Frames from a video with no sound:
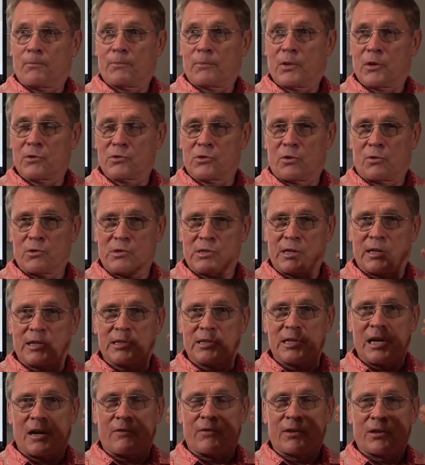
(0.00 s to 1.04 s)
There's no
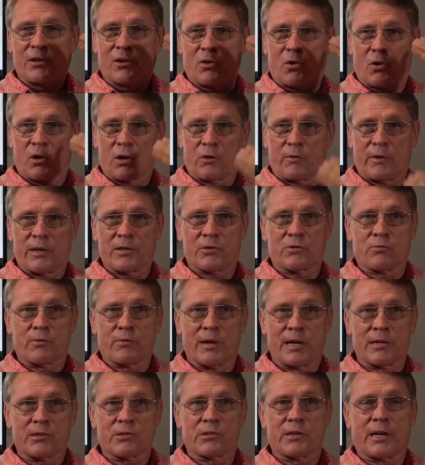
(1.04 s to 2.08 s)
sense having the quarter inch
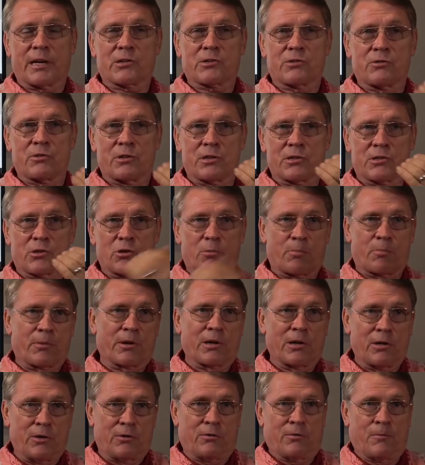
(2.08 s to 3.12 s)
wrench next to the super
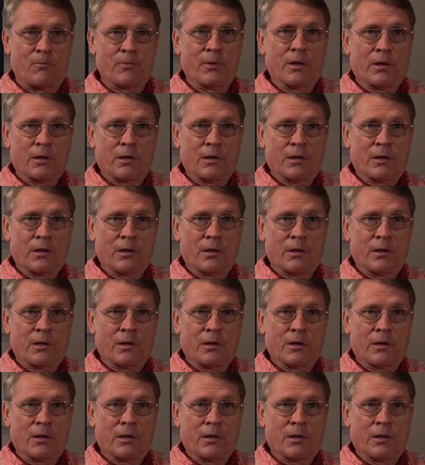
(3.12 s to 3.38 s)
glue.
☆ ☆ ☆ ☆
● Task prompt: Give the data again word for word, without images.

● Reply to the task:
Frames from a video with no sound:
(0.00 s to 1.04 s)
There's no
(1.04 s to 2.08 s)
sense having the quarter inch
(2.08 s to 3.12 s)
wrench next to the super
(3.12 s to 3.38 s)
glue.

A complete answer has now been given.